I took em back to camp, and Ma was so excited she wanted to set off one of the M-120s and one of the Chinese Peonies right away. I didn’t often put my foot down with Ma – she was apt to bite it right off your ankle – but I did that time. ‘Give those Massimos half a chance and they’ll come up with something better,’ I said.

She thought it over, then kissed me on the cheek and said, ‘You know, for a boy who barely finished high school, you’ve got a head on your shoulders, Alden.’

So here come the Glorious Fourth of oh-thirteen. The whole Massimo clan was gathered over at Twelve Pines like usual, must’ve been two dozen or more, and me’n Ma was out on the end of our dock in our lawn chairs. We had our box of goodies set down between us, along with a good-size pitcher of Orange Driver.

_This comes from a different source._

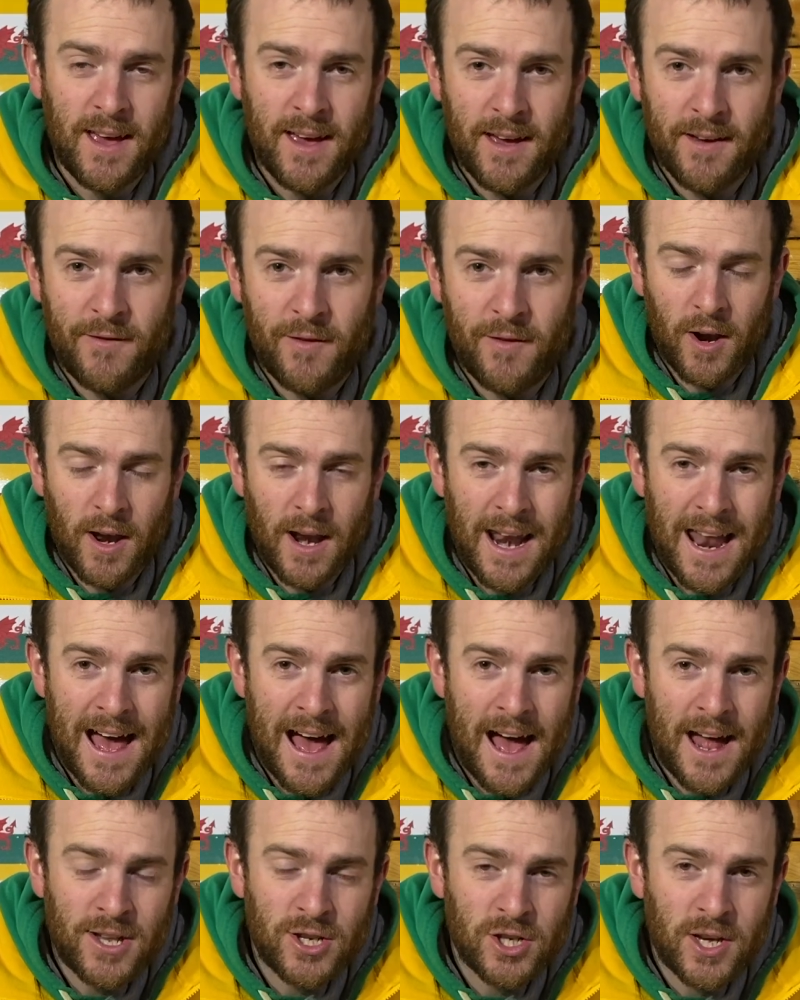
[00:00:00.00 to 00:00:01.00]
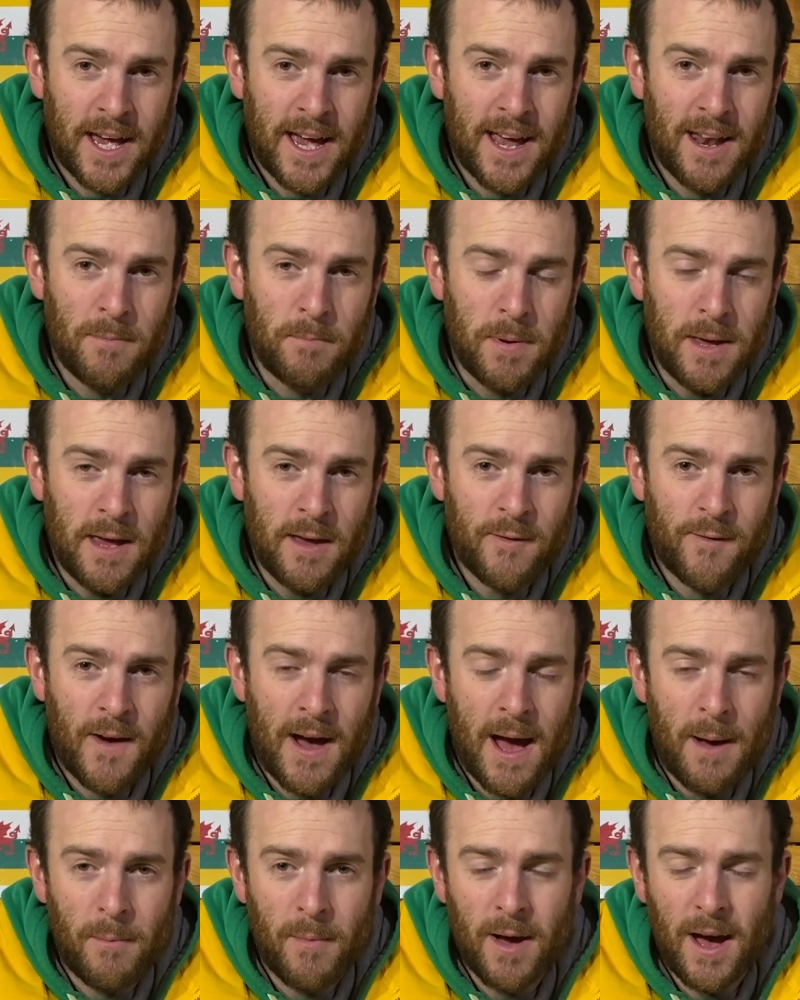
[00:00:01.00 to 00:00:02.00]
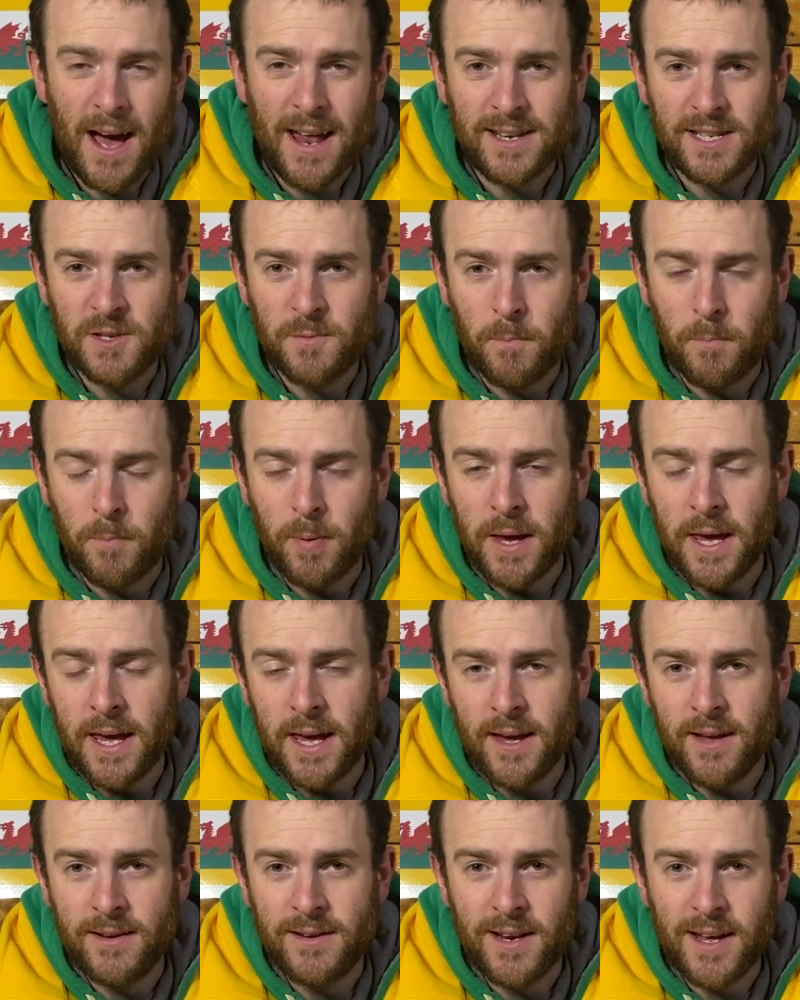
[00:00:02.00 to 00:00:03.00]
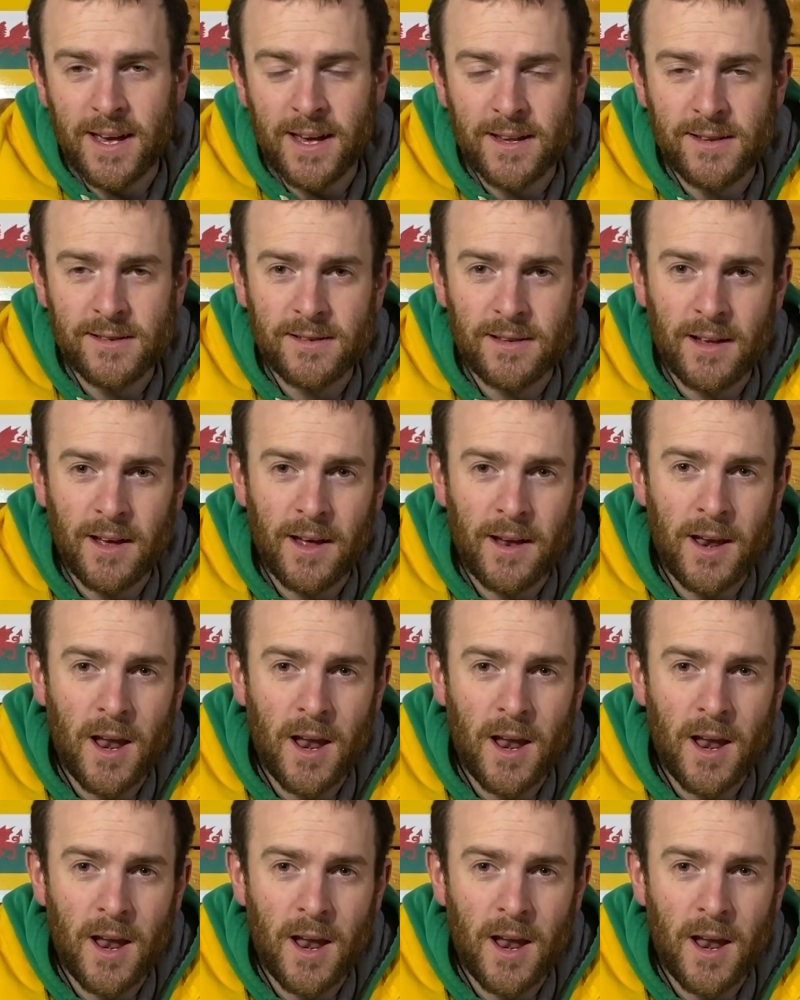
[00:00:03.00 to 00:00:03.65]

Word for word: If large scale bee farmer and speed is a uh,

Pretty soon Paul Massimo come out to the end of his dock with his own box of goodies, which was a bit bigger than ours, but that didn’t concern me. It ain’t the size of the dog in the fight, you know, but the size of the fight in the dog. His two grown boys was with him. They waved, and we waved back. Dusk commenced, and me n Ma started shooting off Black Cats, not one by one this time but by the pack. The little kids did the same over on their side, and when they got tired of that, they lit up their big sparklers and waved em around. The son with the trumpet blew a couple of times, kind of tunin up.

A bunch of the younger ones heard it and come out on the Twelve Pines dock, and after some talk, Paul and his grown boys handed each of em a big gray ball that I recognized as M-80s. Sound carries across the lake real well, especially when there’s no breeze, and I could hear Paul tellin the little ones to be careful and demonstratin how they was to chuck em out into the lake. Then Massimo lit em up.

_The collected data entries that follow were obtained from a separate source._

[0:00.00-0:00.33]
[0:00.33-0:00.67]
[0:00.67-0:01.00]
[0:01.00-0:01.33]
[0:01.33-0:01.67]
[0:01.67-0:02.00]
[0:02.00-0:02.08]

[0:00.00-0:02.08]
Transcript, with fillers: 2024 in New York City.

Three of the kids threw high, wide, n handsome like they were s’posed to, but the youngest – couldn’t have been more than seven – wound up like Nolan-friggin-Ryan and chucked his right onto the dock between his feet. It bounced and would’ve blown his nose off if Paul hadn’t yanked him back. Some of the women screamed, but Massimo and his boys just about fell down laughin. I judge they might have had more than a few shots. Wine, most likely, because that’s what those dagos like to drink.

‘All right,’ Ma said, ‘enough friggin around. Let’s show em up before that tall one starts honkin his goddam horn.’

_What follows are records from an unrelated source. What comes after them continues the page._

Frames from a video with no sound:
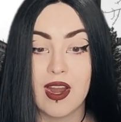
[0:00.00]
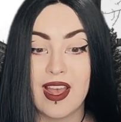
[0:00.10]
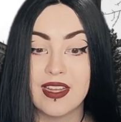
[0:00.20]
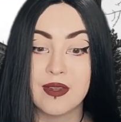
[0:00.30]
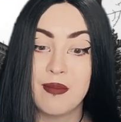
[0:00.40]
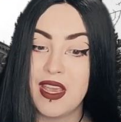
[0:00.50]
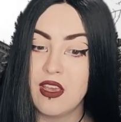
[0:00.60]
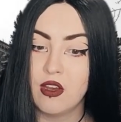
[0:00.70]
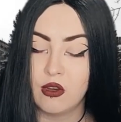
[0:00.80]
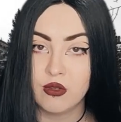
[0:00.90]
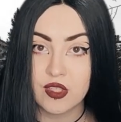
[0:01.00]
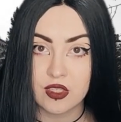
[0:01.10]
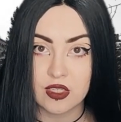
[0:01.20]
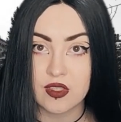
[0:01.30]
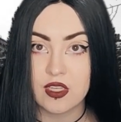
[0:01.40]
and may host
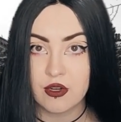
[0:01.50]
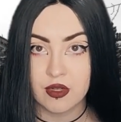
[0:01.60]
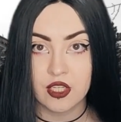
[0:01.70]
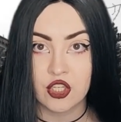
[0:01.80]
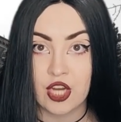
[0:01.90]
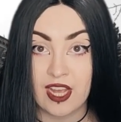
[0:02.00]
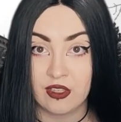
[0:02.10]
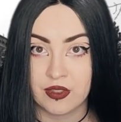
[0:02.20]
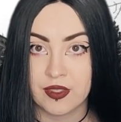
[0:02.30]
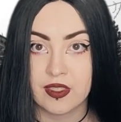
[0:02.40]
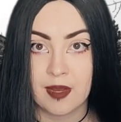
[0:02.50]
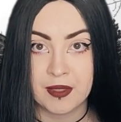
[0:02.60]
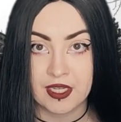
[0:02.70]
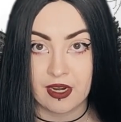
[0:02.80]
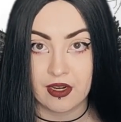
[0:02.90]
a secret child
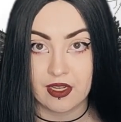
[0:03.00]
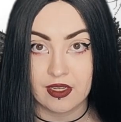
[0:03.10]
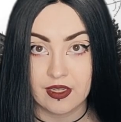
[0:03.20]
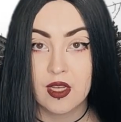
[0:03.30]
cemetery.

So I took out a couple of the M-120s, which were black and looked like the bombs you sometimes see in those old-time cartoons, the ones the villain uses to blow up railroad tracks and gold mines and such.

‘You be careful, Ma,’ I said. ‘Hold onto something like this too long and you’d lose more than just your fingers.’

‘Don’t you worry about me,’ she said. ‘Let’s show those spaghettieaters.’

So I lit em, and we threw em, and ka-pow! One after the other! Enough to rattle windows all the way to Waterford, I should judge. Mr Hornblower froze with his trumpet halfway to his lips. Some of the little kids started to cry. All the women ran down to the beach to see what was goin on, if it was terrorists or what.

‘That’s got em!’ Ma said, and she toasted to young Mr Hornblower, standin over there with his trumpet in his hand and his thumb up his ass. Not really, you know, but in a manner of speakin.

Paul Massimo and his two sons walked back to the end of the dock, and there they huddled like a bunch of baseball players when the bases are loaded. Then they all walked up to the house together. I thought they was finished, and Ma was sure of it. So we lit up our Twizzlers, just to celebrate. I’d cut squares of Styrofoam from some packin material I found in the swill bucket out back of the cabin, and we stuck em in those and pushed em out into the water. By then it was that deep purple time that comes just before full dark, awful gorgeous, with the wishin star up there in the sky and all the others ready to peep out. Neither day nor night, and always the prettiest time there is, that’s what I think. And them Twizzlers – they was a lot more than pretty. They was beautiful, floatin out there all red and green, waxin and wanin like candle flames, and reflectin on the water.